FAA History Lesson -- January 9



From the FAA Historical Chronology, 1926-1996...

”Jan 9, 1976: As of this date, FAA implemented a conflict alert system, capable of warning air traffic controllers of less-than-standard separation between aircraft under their control, at all 20 air route traffic control centers in the contiguous U.S. FAA added the new conflict alert capability to the radar data processing system of the NAS En Route Stage A center computers (see Aug 26, 1975). The new system projected the flight paths of all aircraft on the controllers' radar sector for two minutes ahead, and flashed the relevant aircraft data tags if the projection showed the paths approaching closer than the required horizontal and vertical minimums. The controller could then radio appropriate orders to the aircraft to avoid a collision. The conflict alert system initially operated only above 18,000 feet, but by Dec 1978 all 20 centers had implemented it from the ground up. FAA later installed a similar capability in the Automated Radar Terminal System (ARTS) computers (see Jan 10, 1978). “

”Jan 10, 1978: A conflict alert system designed to warn air traffic controllers of potential midair collisions in busy terminal areas became operational at Houston International Airport, the first Automated Terminal Radar System (ARTS III) to be so equipped. The terminal conflict alert system was similar to the one installed in the 20 Air Route Traffic Control Centers (see Jan 9, 1976). In Apr 1980, FAA completed the commissioning of conflict alert at 62 designated terminals. “

Unless I miss my guess, there was some event -- some incident -- that triggered the installation of the Conflict Alert feature. Unfortunately, I don’t know what it was.
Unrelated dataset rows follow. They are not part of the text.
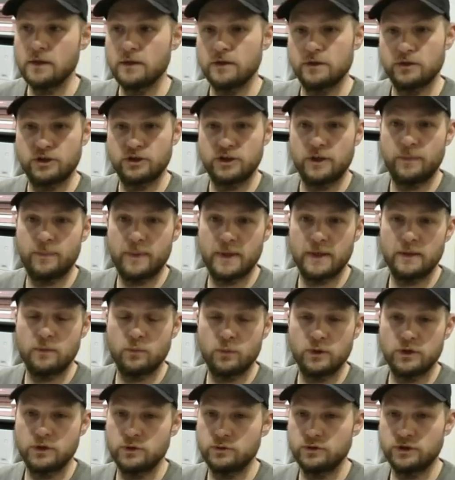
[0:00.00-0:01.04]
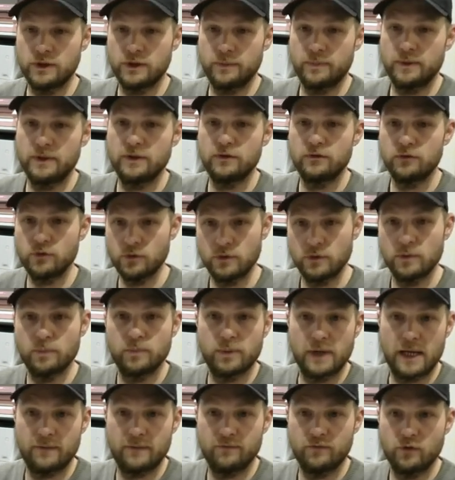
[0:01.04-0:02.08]
The shipping, we do shipping through the
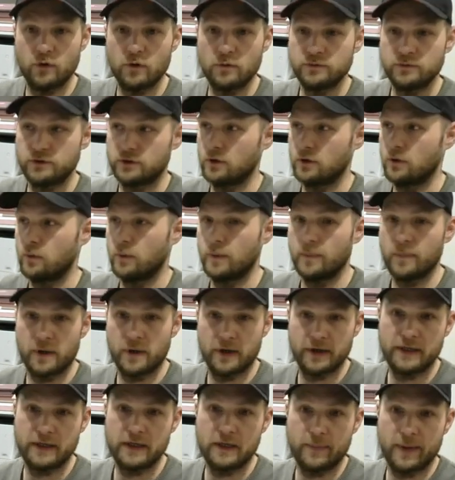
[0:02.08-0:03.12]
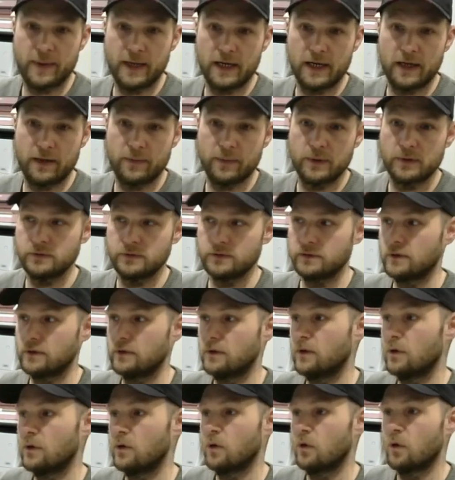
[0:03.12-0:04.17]
platform, so we buy eBay labels
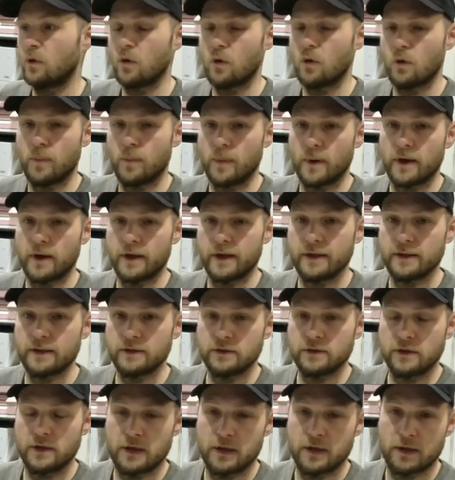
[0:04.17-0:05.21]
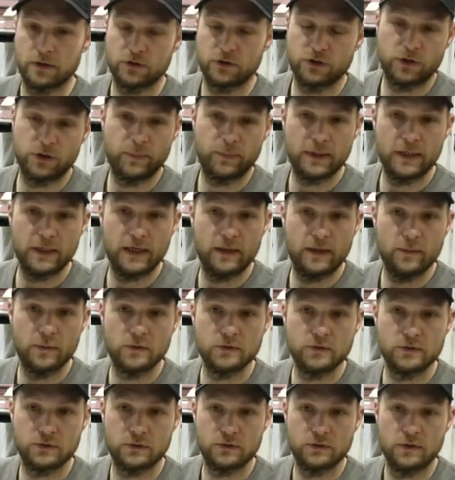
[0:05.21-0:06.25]
or buy shipping
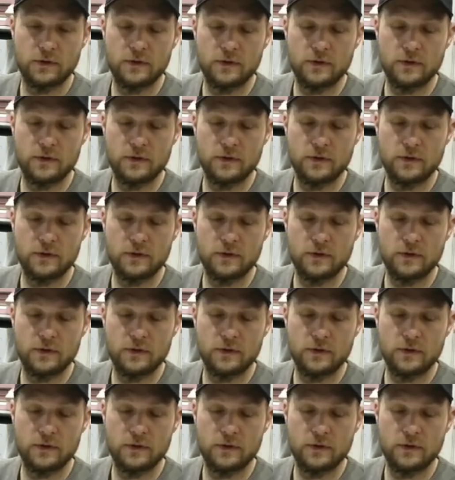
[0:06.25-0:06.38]
labels,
On rare occasions, the FAA -- as in institution -- gets scared. Individual controllers get scared on a regular basis. They know what they were thinking (or not thinking) and realize how close they came to causing a disaster. But the FAA, because it doesn’t think (sorry, I couldn’t help myself), is never aware of most of those events. On those rare occasions when it does become aware of an event, where the airplanes got so close that it scares you -- even on the replay -- they take action.

In 1999 there was one such event over Kansas. You can read the short version of the NTSB report here or you can go over to AVweb and read an article I wrote about it here. In case you’re too busy, a DC-10 and an L-1o11 missed each other by about 1,500 feet -- laterally -- at Flight Level 330. The kicker was that they weren’t talking to ATC at the time. Neither one of them.

Mr. Murphy is a very creative author. Assuming you like horror stories.